• [Extracted entries]
--- START ---
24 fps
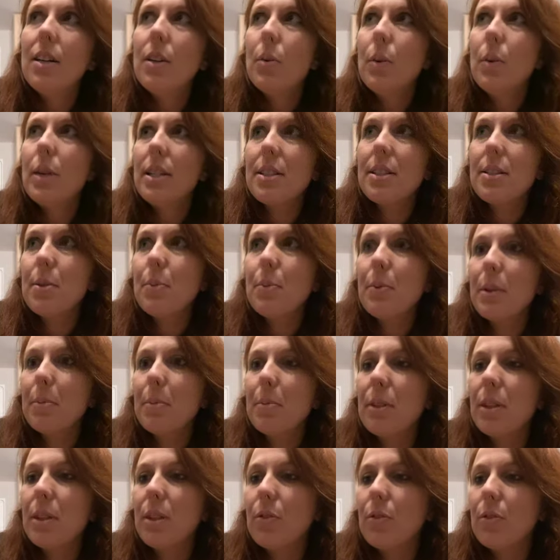What is the one I'm
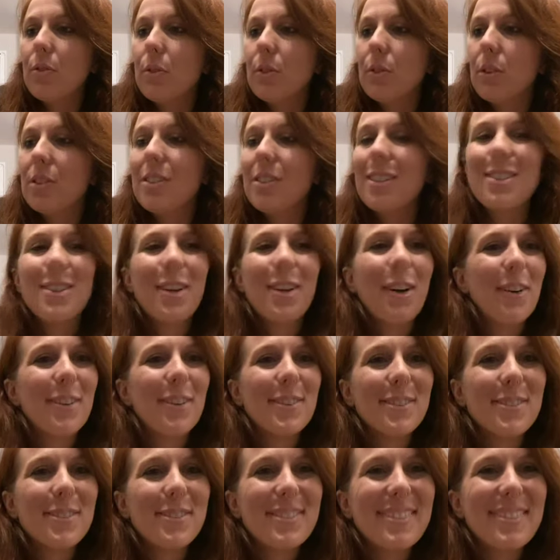looking for?
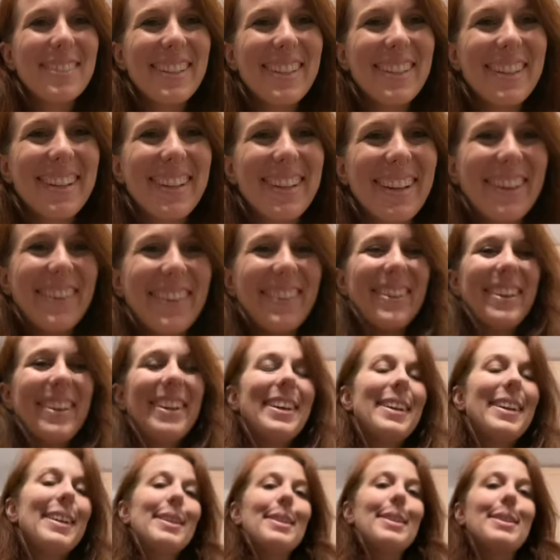Dissolve. There you go.
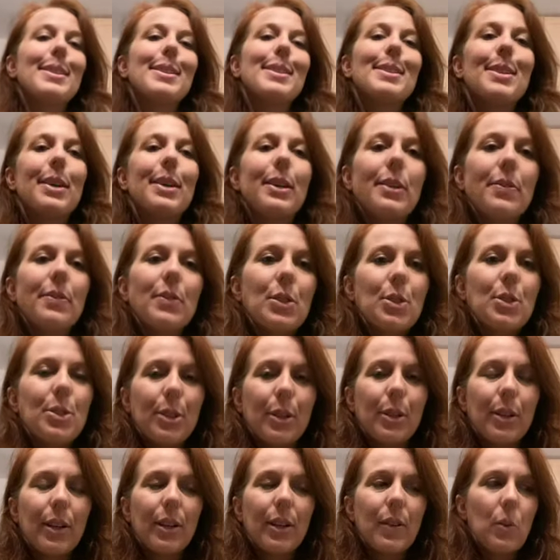Dissolve the
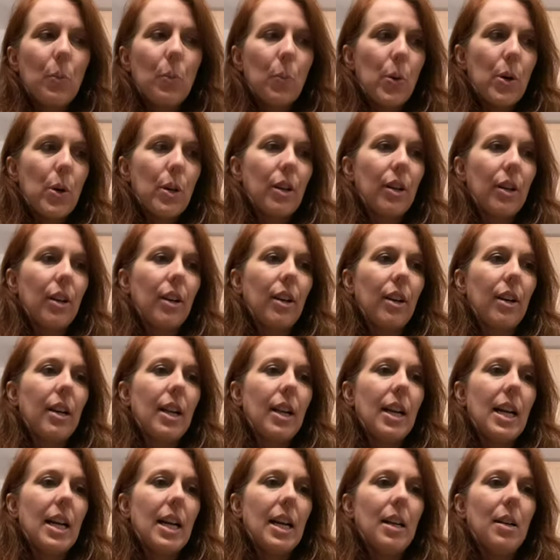sugar in the water
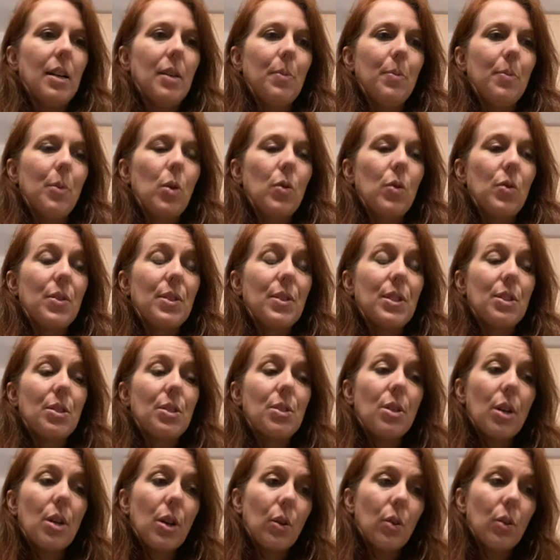over the
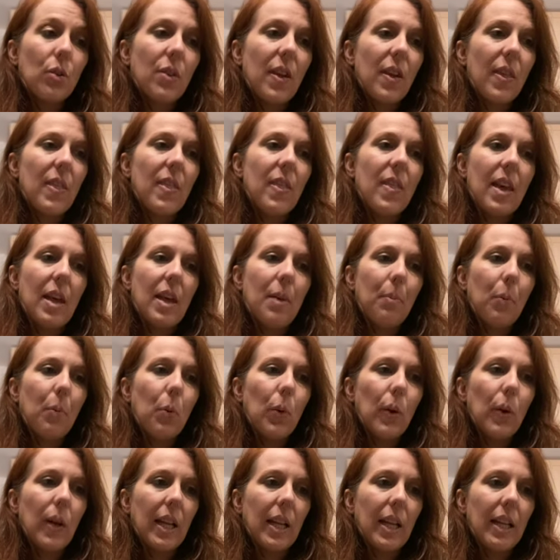stove and then
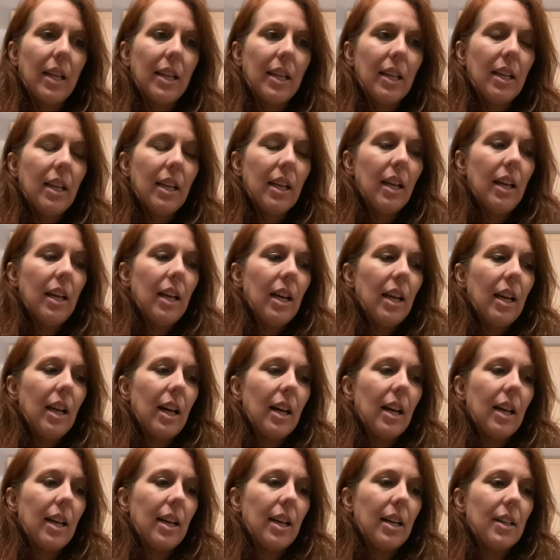pour it in.
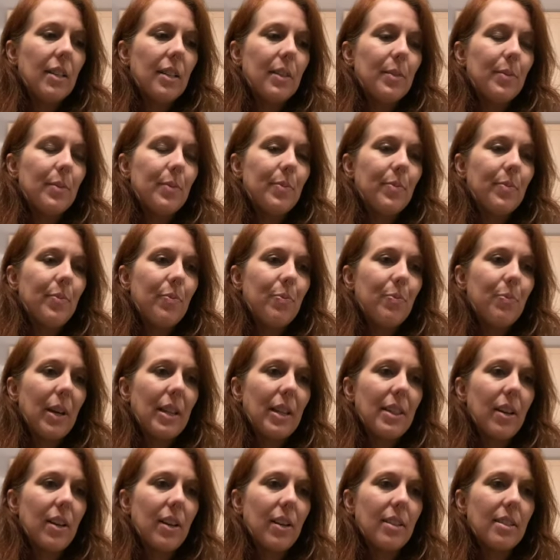My
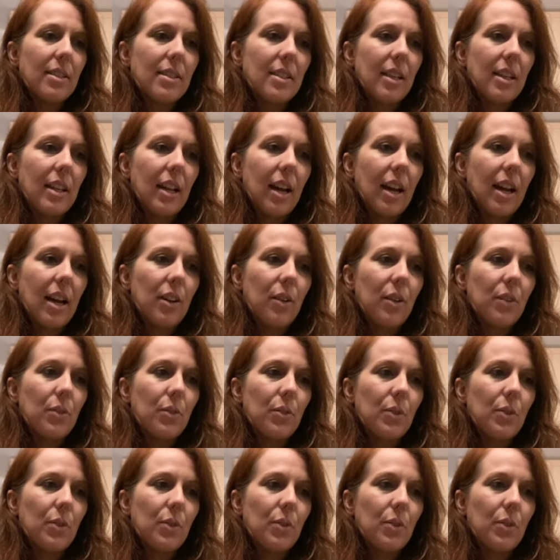thought is I don't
--- END ---
• [Problem description]
Please copy the lines above exactly as written, apart from any pictures.

• [Answer for the task]
24 fps
What is the one I'm
looking for?
Dissolve. There you go.
Dissolve the
sugar in the water
over the
stove and then
pour it in.
My
thought is I don't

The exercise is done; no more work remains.